* Prompt
Retype the whole listing below exactly, keeping every picture out of it.

* Data shown
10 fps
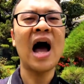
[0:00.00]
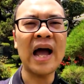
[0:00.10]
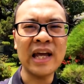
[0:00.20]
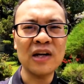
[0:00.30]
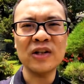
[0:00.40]

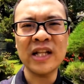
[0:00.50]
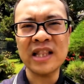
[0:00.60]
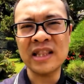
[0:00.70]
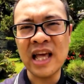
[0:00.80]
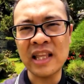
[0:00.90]
I cannot
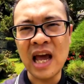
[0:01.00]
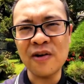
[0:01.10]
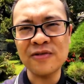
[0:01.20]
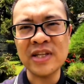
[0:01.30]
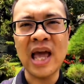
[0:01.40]
let that kind
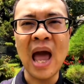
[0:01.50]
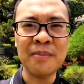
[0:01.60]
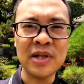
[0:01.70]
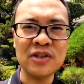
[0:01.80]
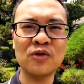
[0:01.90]
of thing
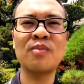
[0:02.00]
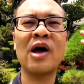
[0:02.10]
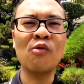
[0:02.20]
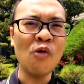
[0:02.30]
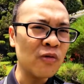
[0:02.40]
happen to
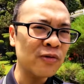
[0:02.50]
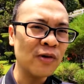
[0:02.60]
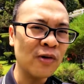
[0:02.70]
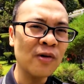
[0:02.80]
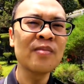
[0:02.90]
my
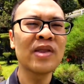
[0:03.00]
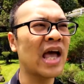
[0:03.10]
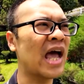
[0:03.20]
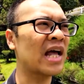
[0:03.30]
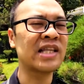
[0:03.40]
workflow,
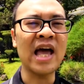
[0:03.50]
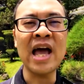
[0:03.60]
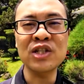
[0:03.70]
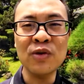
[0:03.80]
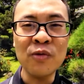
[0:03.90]
and the
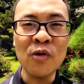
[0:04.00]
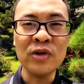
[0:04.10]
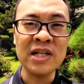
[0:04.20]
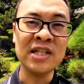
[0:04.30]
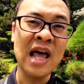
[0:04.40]
Action 4
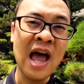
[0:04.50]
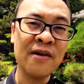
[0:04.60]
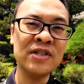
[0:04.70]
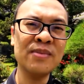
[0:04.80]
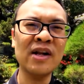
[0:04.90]
doesn't
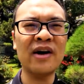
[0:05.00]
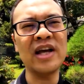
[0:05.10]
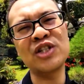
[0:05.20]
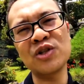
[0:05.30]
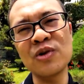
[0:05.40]
have similar
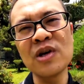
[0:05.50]
issue,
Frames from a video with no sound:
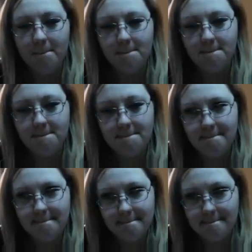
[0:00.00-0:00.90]

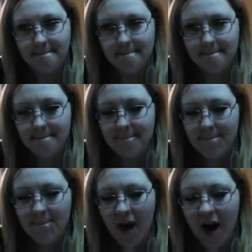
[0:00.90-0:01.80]
Nothing is said.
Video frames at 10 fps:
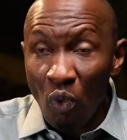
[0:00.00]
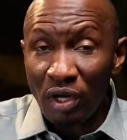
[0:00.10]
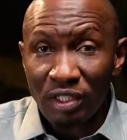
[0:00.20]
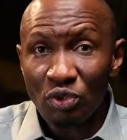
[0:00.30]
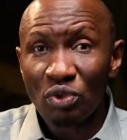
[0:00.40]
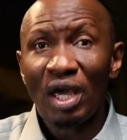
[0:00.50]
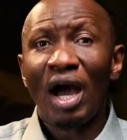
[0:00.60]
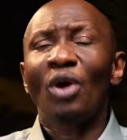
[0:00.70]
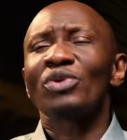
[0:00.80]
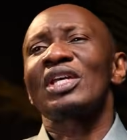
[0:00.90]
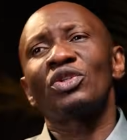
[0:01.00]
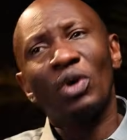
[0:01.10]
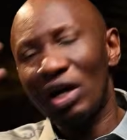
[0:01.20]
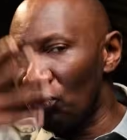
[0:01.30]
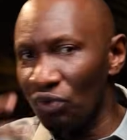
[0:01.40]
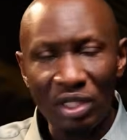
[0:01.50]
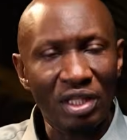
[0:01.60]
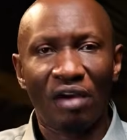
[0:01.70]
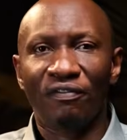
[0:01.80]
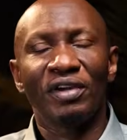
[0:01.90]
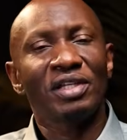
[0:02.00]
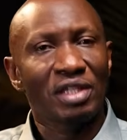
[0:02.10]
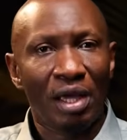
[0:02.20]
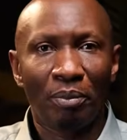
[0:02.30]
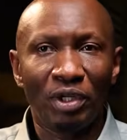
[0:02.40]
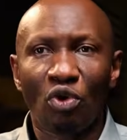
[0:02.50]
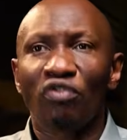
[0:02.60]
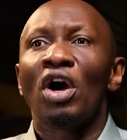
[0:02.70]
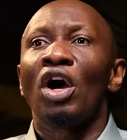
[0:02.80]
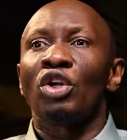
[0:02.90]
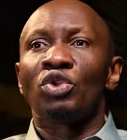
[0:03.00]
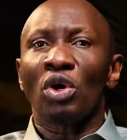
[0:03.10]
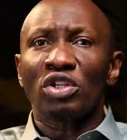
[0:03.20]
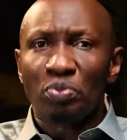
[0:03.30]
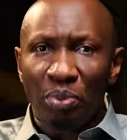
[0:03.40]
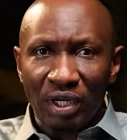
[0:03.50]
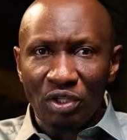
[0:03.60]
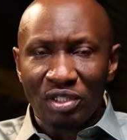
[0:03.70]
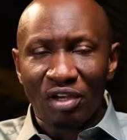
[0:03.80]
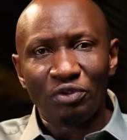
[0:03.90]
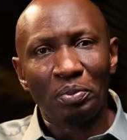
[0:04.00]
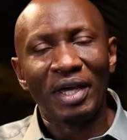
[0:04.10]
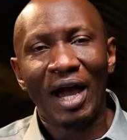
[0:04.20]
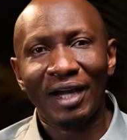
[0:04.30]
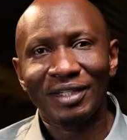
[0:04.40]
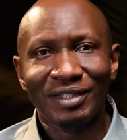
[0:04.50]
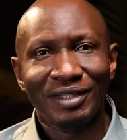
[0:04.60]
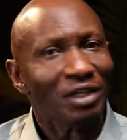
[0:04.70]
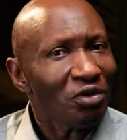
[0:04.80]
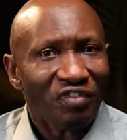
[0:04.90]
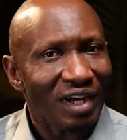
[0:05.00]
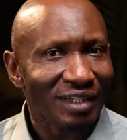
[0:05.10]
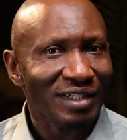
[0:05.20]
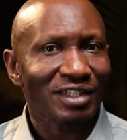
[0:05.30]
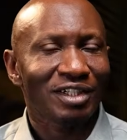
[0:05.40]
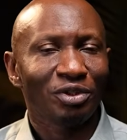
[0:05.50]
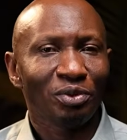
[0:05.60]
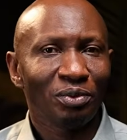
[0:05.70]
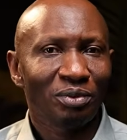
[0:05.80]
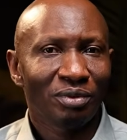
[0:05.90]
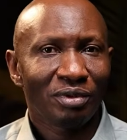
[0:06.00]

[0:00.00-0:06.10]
walked into the house and you can read their face, their bit of, don't spread yourself to be hugged. They don't feel like touching you.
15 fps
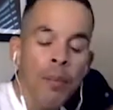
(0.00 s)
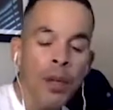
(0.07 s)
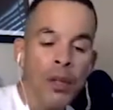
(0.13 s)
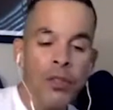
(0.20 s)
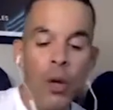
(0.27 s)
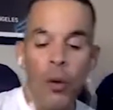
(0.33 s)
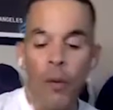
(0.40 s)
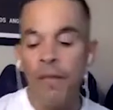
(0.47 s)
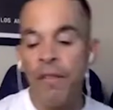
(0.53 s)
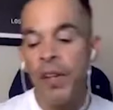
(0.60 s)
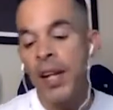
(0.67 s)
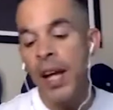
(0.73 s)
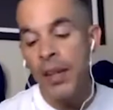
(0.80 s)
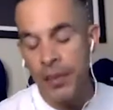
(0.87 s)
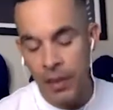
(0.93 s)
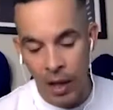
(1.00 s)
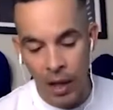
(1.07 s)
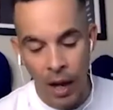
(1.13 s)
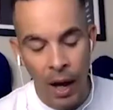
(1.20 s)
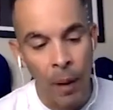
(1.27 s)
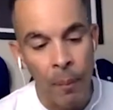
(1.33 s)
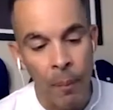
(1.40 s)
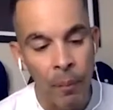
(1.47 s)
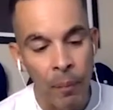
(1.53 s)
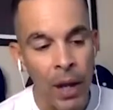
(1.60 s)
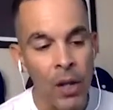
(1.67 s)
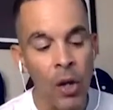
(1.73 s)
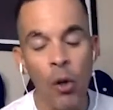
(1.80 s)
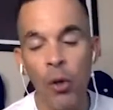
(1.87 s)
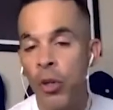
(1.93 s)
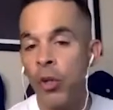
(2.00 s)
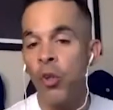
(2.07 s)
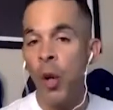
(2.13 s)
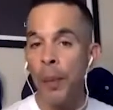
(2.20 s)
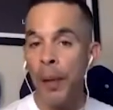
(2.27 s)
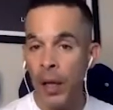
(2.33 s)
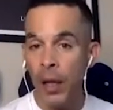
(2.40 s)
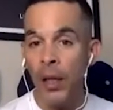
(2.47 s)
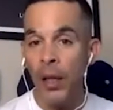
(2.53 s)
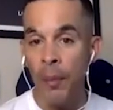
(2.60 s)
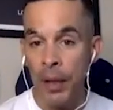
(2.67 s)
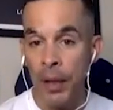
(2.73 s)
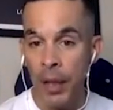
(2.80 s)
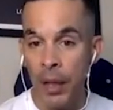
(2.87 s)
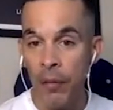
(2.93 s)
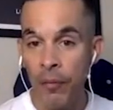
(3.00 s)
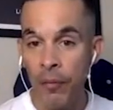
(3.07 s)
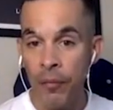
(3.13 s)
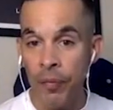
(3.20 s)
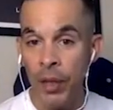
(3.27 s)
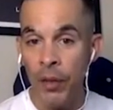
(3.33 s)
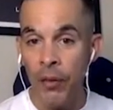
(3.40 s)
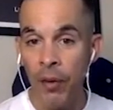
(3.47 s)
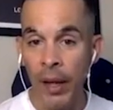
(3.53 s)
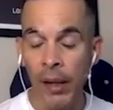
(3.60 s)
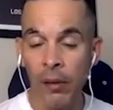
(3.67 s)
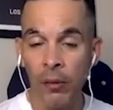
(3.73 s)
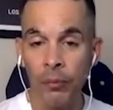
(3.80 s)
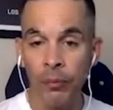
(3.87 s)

So Vanessa, I know you grew up in Colombia, right?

* Written answer
10 fps
[0:00.00]
[0:00.10]
[0:00.20]
[0:00.30]
[0:00.40]

[0:00.50]
[0:00.60]
[0:00.70]
[0:00.80]
[0:00.90]
I cannot
[0:01.00]
[0:01.10]
[0:01.20]
[0:01.30]
[0:01.40]
let that kind
[0:01.50]
[0:01.60]
[0:01.70]
[0:01.80]
[0:01.90]
of thing
[0:02.00]
[0:02.10]
[0:02.20]
[0:02.30]
[0:02.40]
happen to
[0:02.50]
[0:02.60]
[0:02.70]
[0:02.80]
[0:02.90]
my
[0:03.00]
[0:03.10]
[0:03.20]
[0:03.30]
[0:03.40]
workflow,
[0:03.50]
[0:03.60]
[0:03.70]
[0:03.80]
[0:03.90]
and the
[0:04.00]
[0:04.10]
[0:04.20]
[0:04.30]
[0:04.40]
Action 4
[0:04.50]
[0:04.60]
[0:04.70]
[0:04.80]
[0:04.90]
doesn't
[0:05.00]
[0:05.10]
[0:05.20]
[0:05.30]
[0:05.40]
have similar
[0:05.50]
issue,
Frames from a video with no sound:
[0:00.00-0:00.90]

[0:00.90-0:01.80]
Nothing is said.
Video frames at 10 fps:
[0:00.00]
[0:00.10]
[0:00.20]
[0:00.30]
[0:00.40]
[0:00.50]
[0:00.60]
[0:00.70]
[0:00.80]
[0:00.90]
[0:01.00]
[0:01.10]
[0:01.20]
[0:01.30]
[0:01.40]
[0:01.50]
[0:01.60]
[0:01.70]
[0:01.80]
[0:01.90]
[0:02.00]
[0:02.10]
[0:02.20]
[0:02.30]
[0:02.40]
[0:02.50]
[0:02.60]
[0:02.70]
[0:02.80]
[0:02.90]
[0:03.00]
[0:03.10]
[0:03.20]
[0:03.30]
[0:03.40]
[0:03.50]
[0:03.60]
[0:03.70]
[0:03.80]
[0:03.90]
[0:04.00]
[0:04.10]
[0:04.20]
[0:04.30]
[0:04.40]
[0:04.50]
[0:04.60]
[0:04.70]
[0:04.80]
[0:04.90]
[0:05.00]
[0:05.10]
[0:05.20]
[0:05.30]
[0:05.40]
[0:05.50]
[0:05.60]
[0:05.70]
[0:05.80]
[0:05.90]
[0:06.00]

[0:00.00-0:06.10]
walked into the house and you can read their face, their bit of, don't spread yourself to be hugged. They don't feel like touching you.
15 fps
(0.00 s)
(0.07 s)
(0.13 s)
(0.20 s)
(0.27 s)
(0.33 s)
(0.40 s)
(0.47 s)
(0.53 s)
(0.60 s)
(0.67 s)
(0.73 s)
(0.80 s)
(0.87 s)
(0.93 s)
(1.00 s)
(1.07 s)
(1.13 s)
(1.20 s)
(1.27 s)
(1.33 s)
(1.40 s)
(1.47 s)
(1.53 s)
(1.60 s)
(1.67 s)
(1.73 s)
(1.80 s)
(1.87 s)
(1.93 s)
(2.00 s)
(2.07 s)
(2.13 s)
(2.20 s)
(2.27 s)
(2.33 s)
(2.40 s)
(2.47 s)
(2.53 s)
(2.60 s)
(2.67 s)
(2.73 s)
(2.80 s)
(2.87 s)
(2.93 s)
(3.00 s)
(3.07 s)
(3.13 s)
(3.20 s)
(3.27 s)
(3.33 s)
(3.40 s)
(3.47 s)
(3.53 s)
(3.60 s)
(3.67 s)
(3.73 s)
(3.80 s)
(3.87 s)

So Vanessa, I know you grew up in Colombia, right?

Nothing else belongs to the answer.